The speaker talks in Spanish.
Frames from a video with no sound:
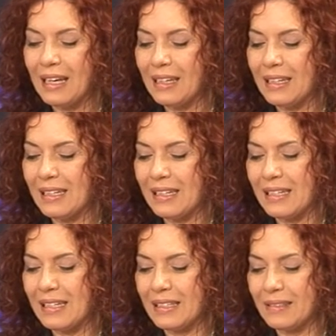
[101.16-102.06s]

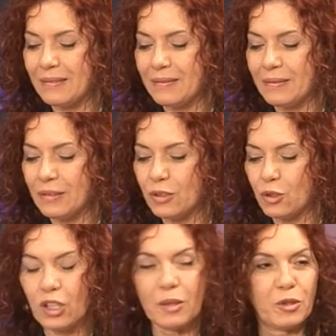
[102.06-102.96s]
y
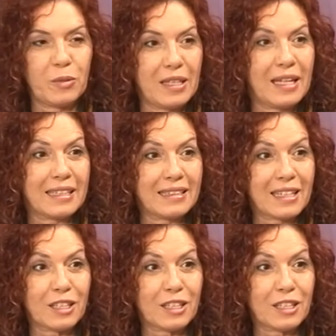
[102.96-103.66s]
toca muy bien la guitarra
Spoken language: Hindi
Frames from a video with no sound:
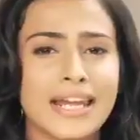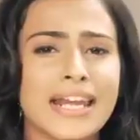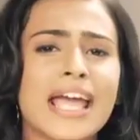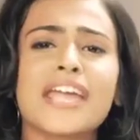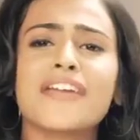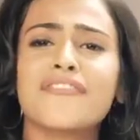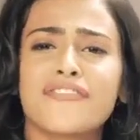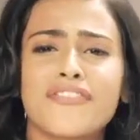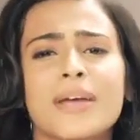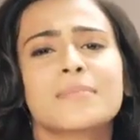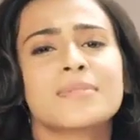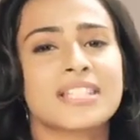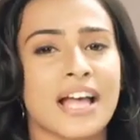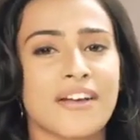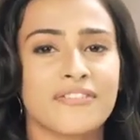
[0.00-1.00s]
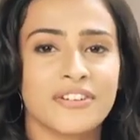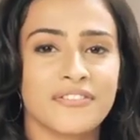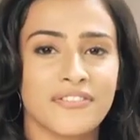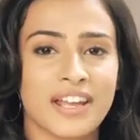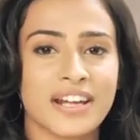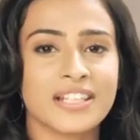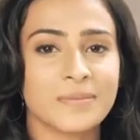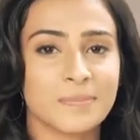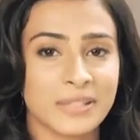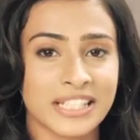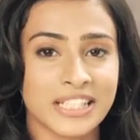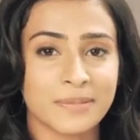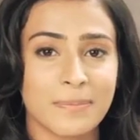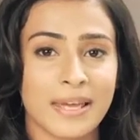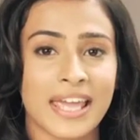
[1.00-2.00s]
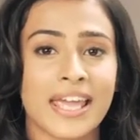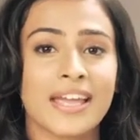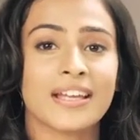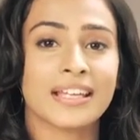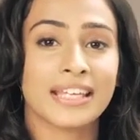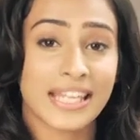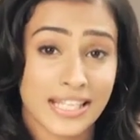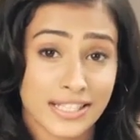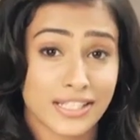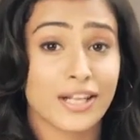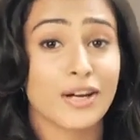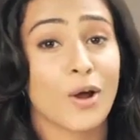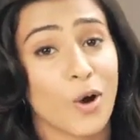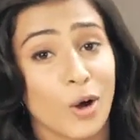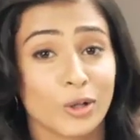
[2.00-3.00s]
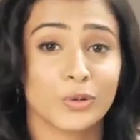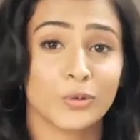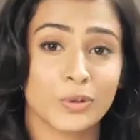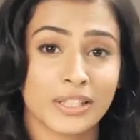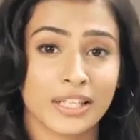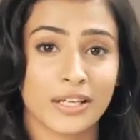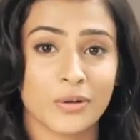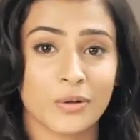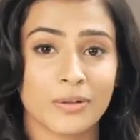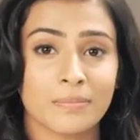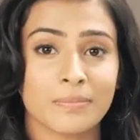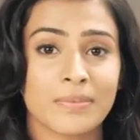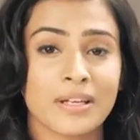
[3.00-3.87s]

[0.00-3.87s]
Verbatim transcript: नए Fem Saffron Fairness Bleach में हैं केसर और दूध के गुण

• [Assignment]
With every picture left out, print exactly the lines from the one containing "[0.00-1.00s]" through the final line of the material above.

• [Exercise response]
[0.00-1.00s]
[1.00-2.00s]
[2.00-3.00s]
[3.00-3.87s]

[0.00-3.87s]
Verbatim transcript: नए Fem Saffron Fairness Bleach में हैं केसर और दूध के गुण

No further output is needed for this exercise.